- WHAT YOU NEED TO DO -
Exclude every picture and return the remaining entries below verbatim.

- SOURCE MATERIAL -
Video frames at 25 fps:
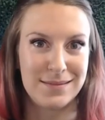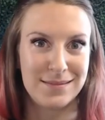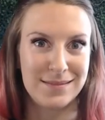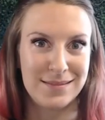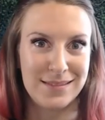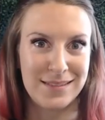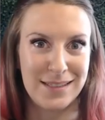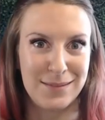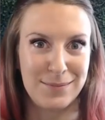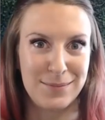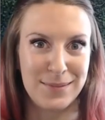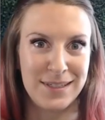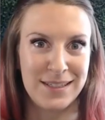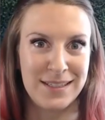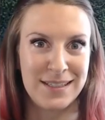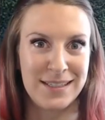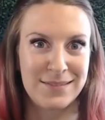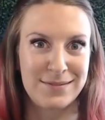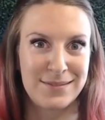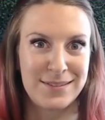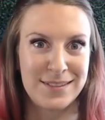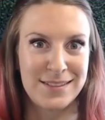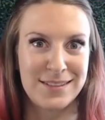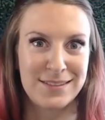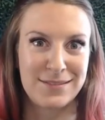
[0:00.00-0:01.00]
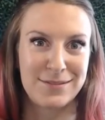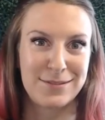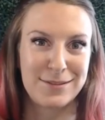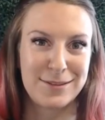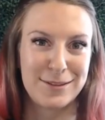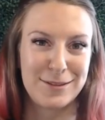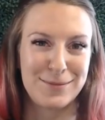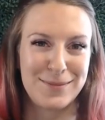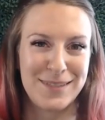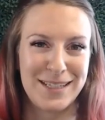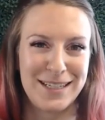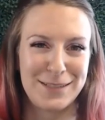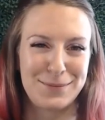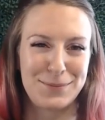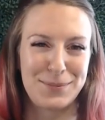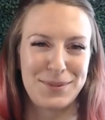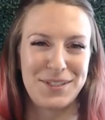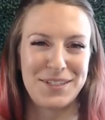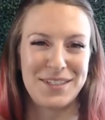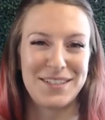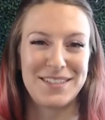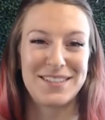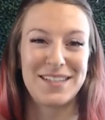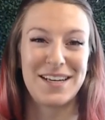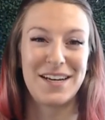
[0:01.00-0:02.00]
I'm gonna have to confirm that
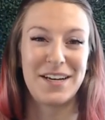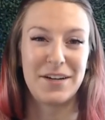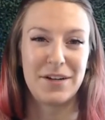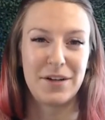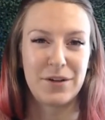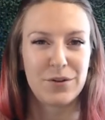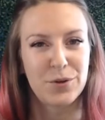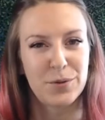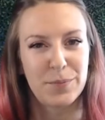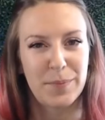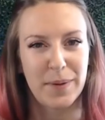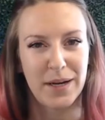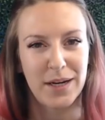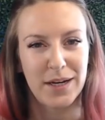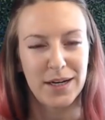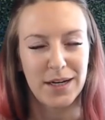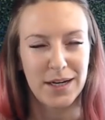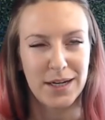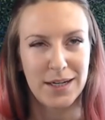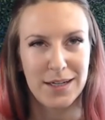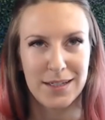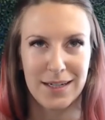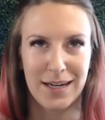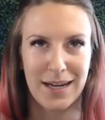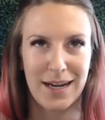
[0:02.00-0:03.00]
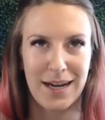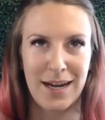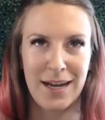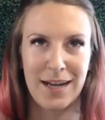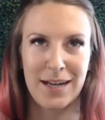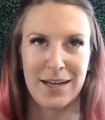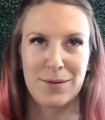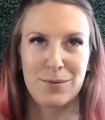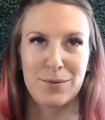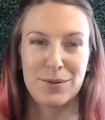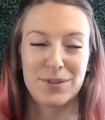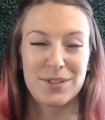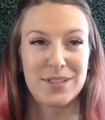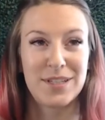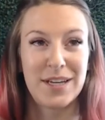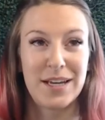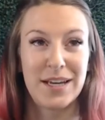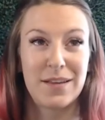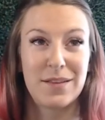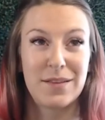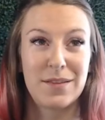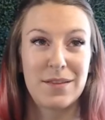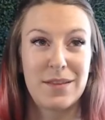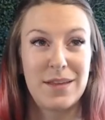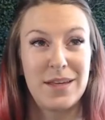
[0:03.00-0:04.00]
because another paint night, I was
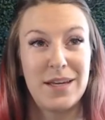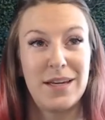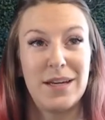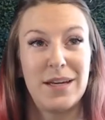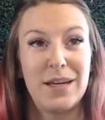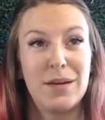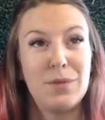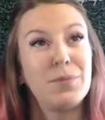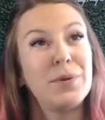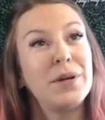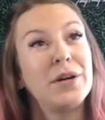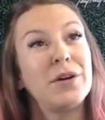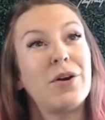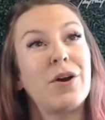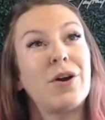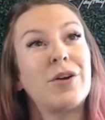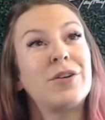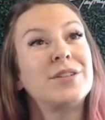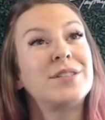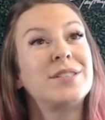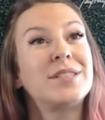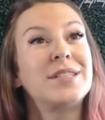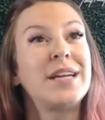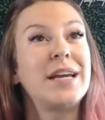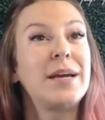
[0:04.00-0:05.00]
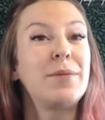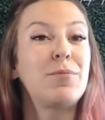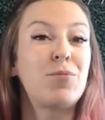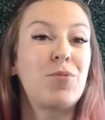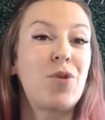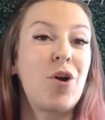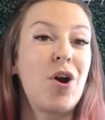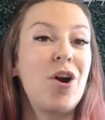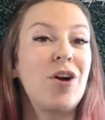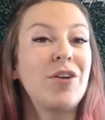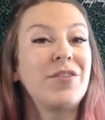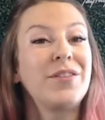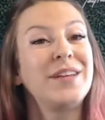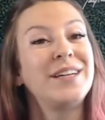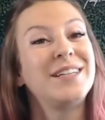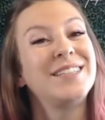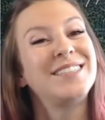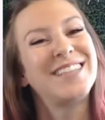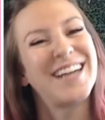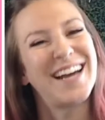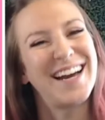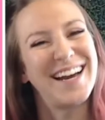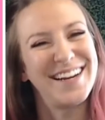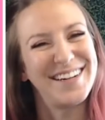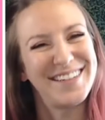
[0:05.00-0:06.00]
saying the real artist's name wrong the
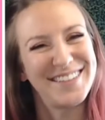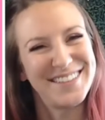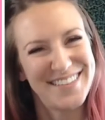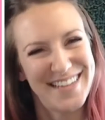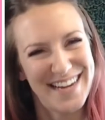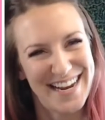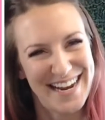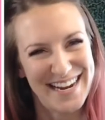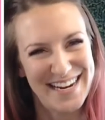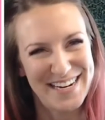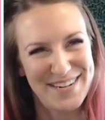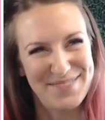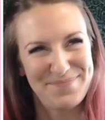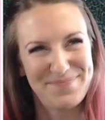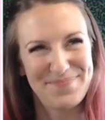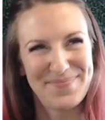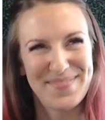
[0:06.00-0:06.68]
entire time.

- TASK RESPONSE -
Video frames at 25 fps:
[0:00.00-0:01.00]
[0:01.00-0:02.00]
I'm gonna have to confirm that
[0:02.00-0:03.00]
[0:03.00-0:04.00]
because another paint night, I was
[0:04.00-0:05.00]
[0:05.00-0:06.00]
saying the real artist's name wrong the
[0:06.00-0:06.68]
entire time.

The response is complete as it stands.